## [Provided material]
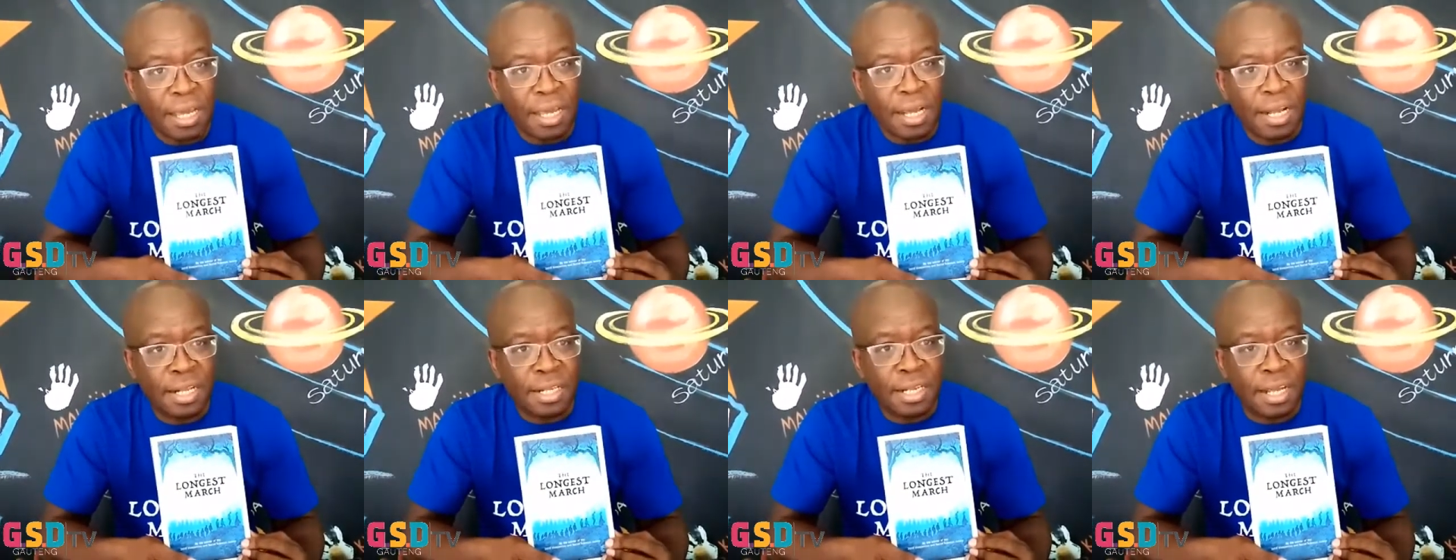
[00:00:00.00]

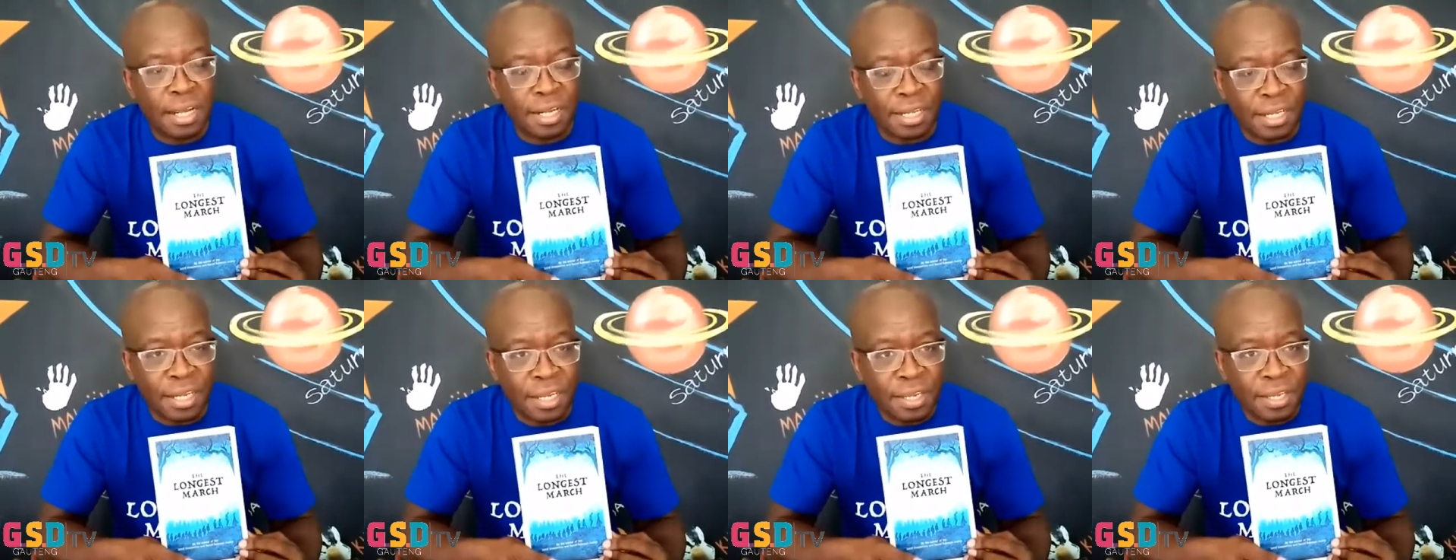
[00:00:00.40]
It's a
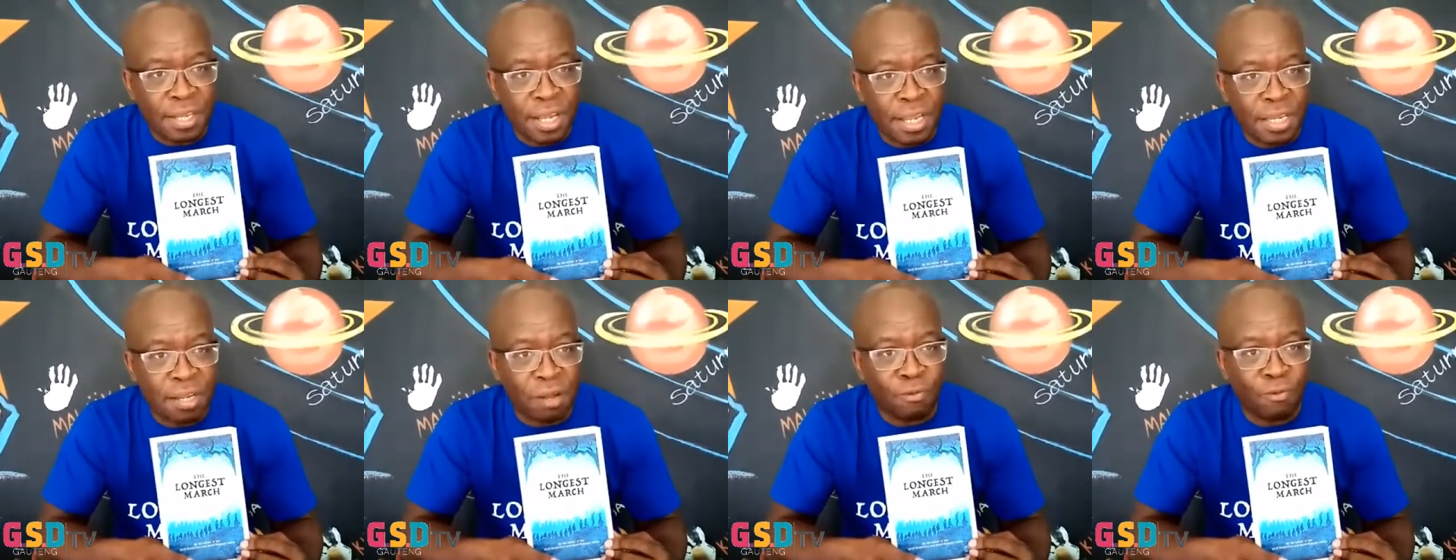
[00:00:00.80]

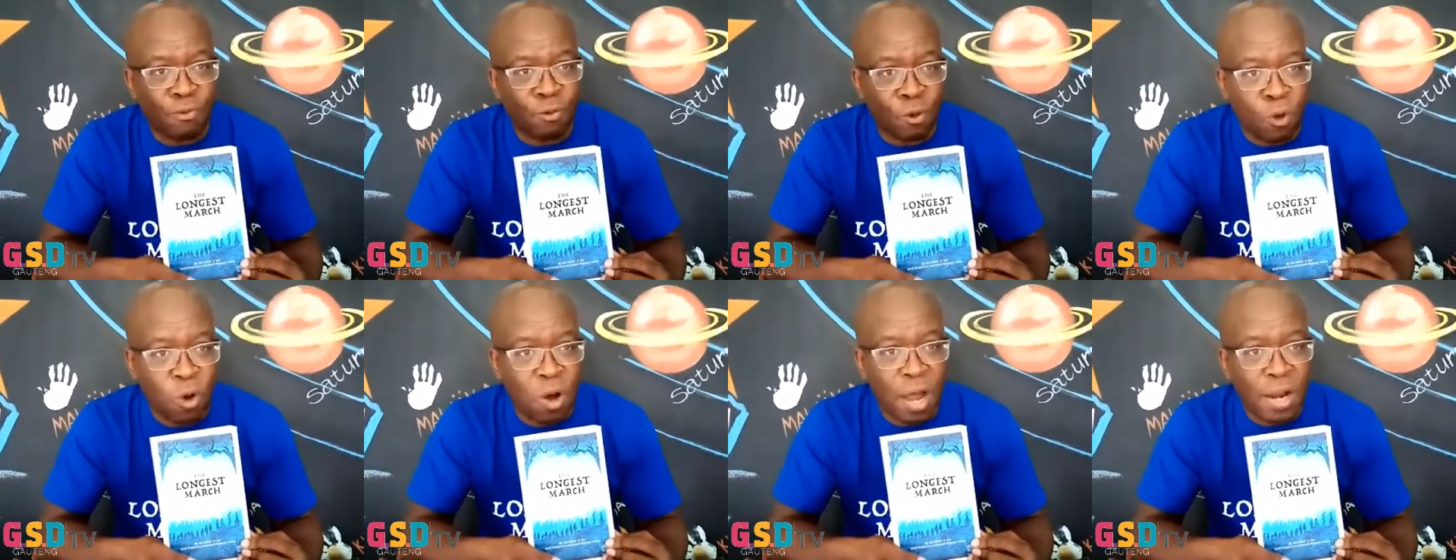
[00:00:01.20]
distance of
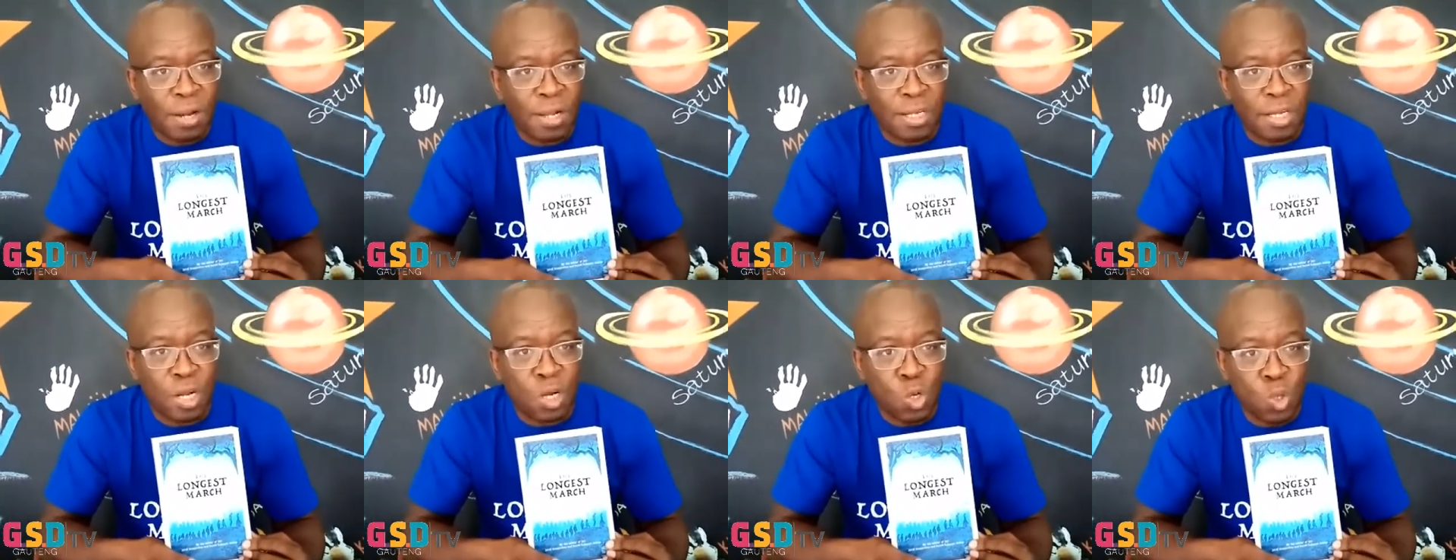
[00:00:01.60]

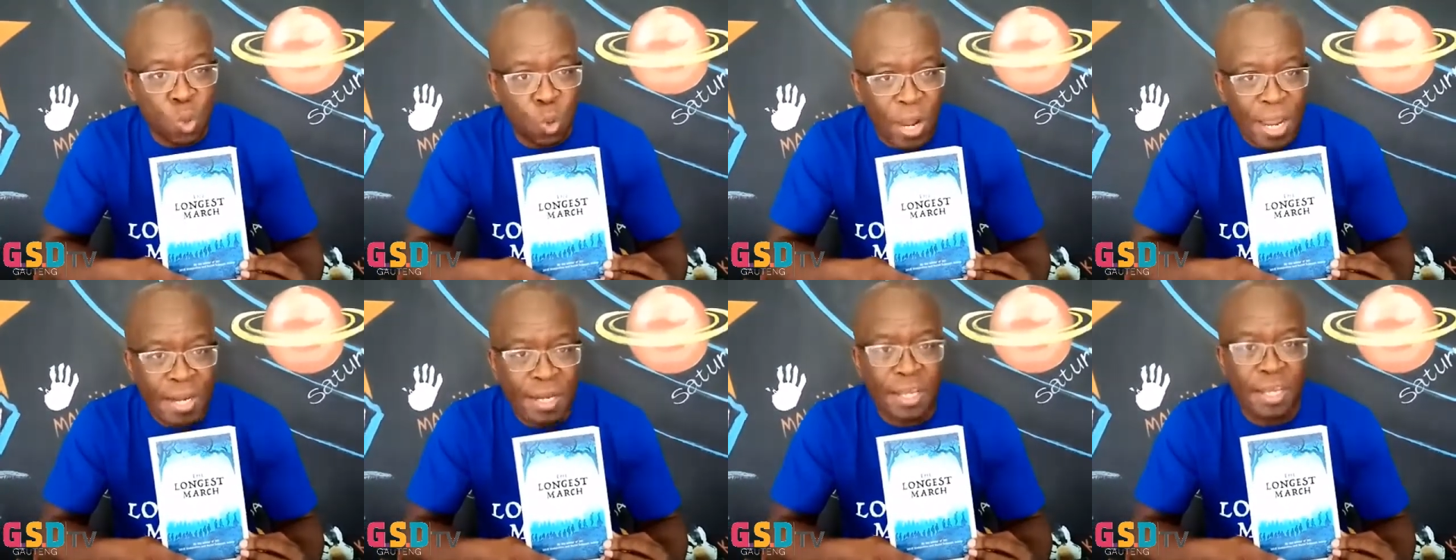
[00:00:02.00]

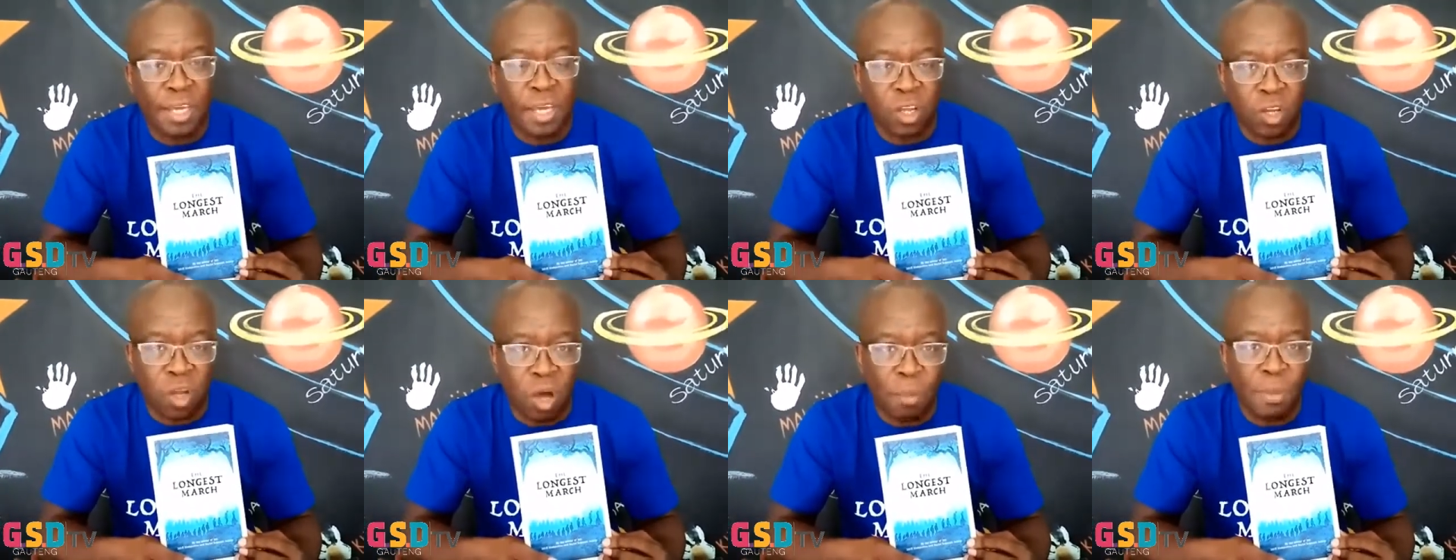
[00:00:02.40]
420
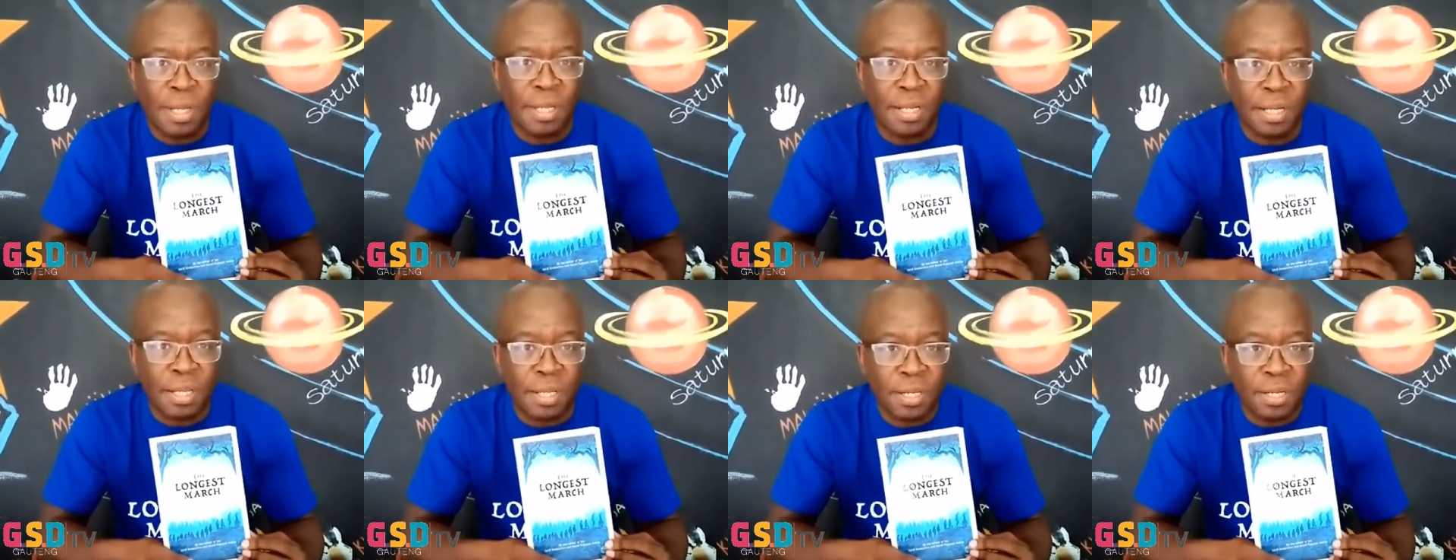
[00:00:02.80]

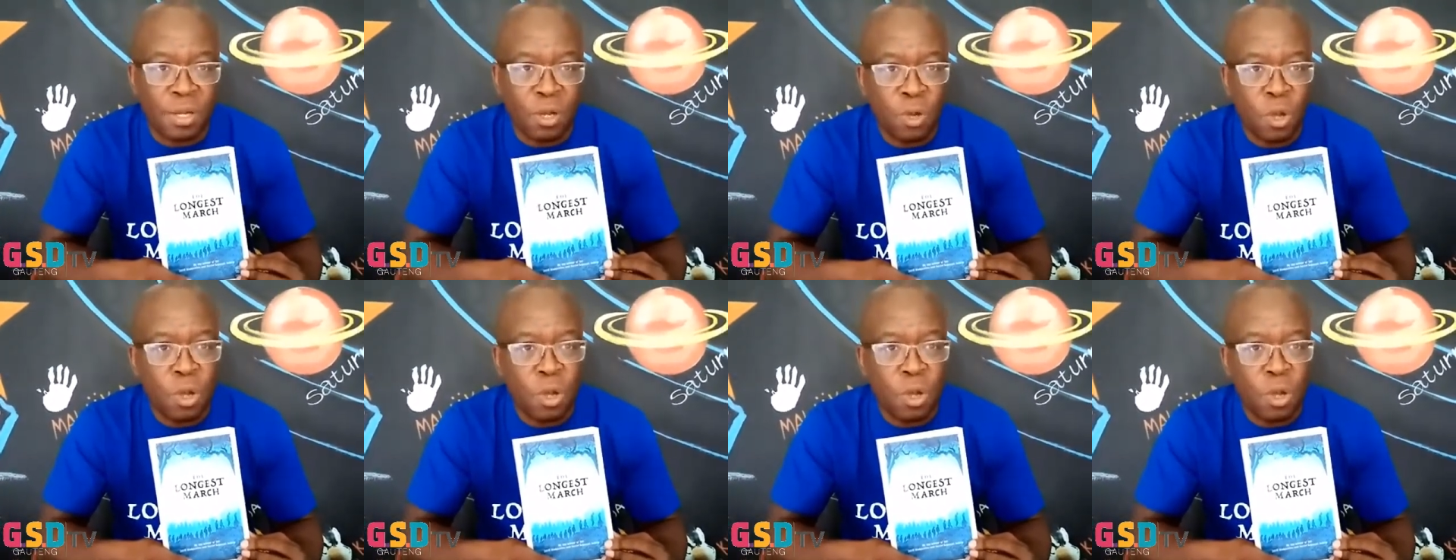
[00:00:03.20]
kilometers.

## [Required action]
Reproduce each entry precisely. Leave the pictures out.

## [Answer for the task]
[00:00:00.00]

[00:00:00.40]
It's a
[00:00:00.80]

[00:00:01.20]
distance of
[00:00:01.60]

[00:00:02.00]

[00:00:02.40]
420
[00:00:02.80]

[00:00:03.20]
kilometers.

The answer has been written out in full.